> _WHAT TO WORK ON_: What you return must be the full data, repeated verbatim, with no pictures in it.

> _EXERCISE INPUT_:

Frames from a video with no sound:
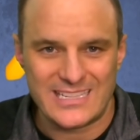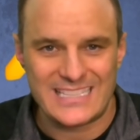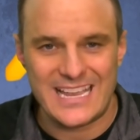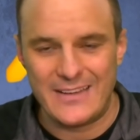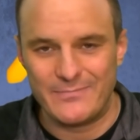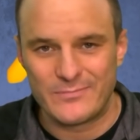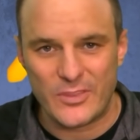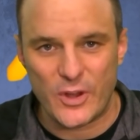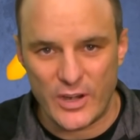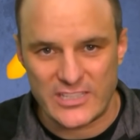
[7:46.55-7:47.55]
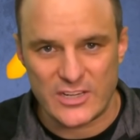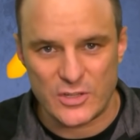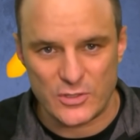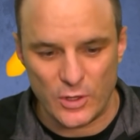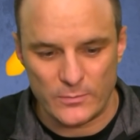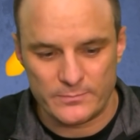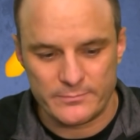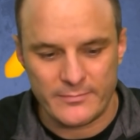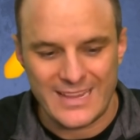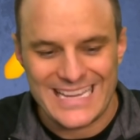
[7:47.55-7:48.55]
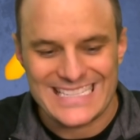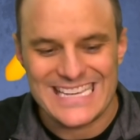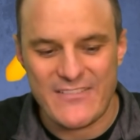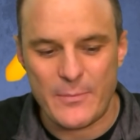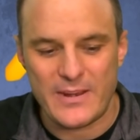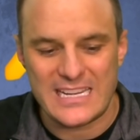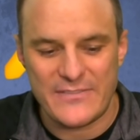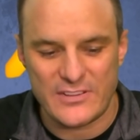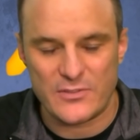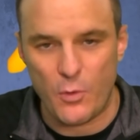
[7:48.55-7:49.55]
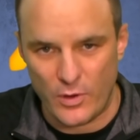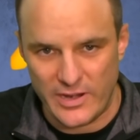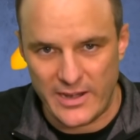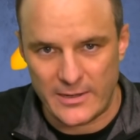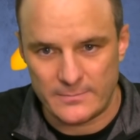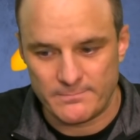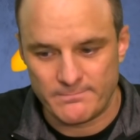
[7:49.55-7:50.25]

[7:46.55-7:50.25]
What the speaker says: As I said, 36 years old. He's never been a defensive coordinator.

> _RESPONSE_:
Frames from a video with no sound:
[7:46.55-7:47.55]
[7:47.55-7:48.55]
[7:48.55-7:49.55]
[7:49.55-7:50.25]

[7:46.55-7:50.25]
What the speaker says: As I said, 36 years old. He's never been a defensive coordinator.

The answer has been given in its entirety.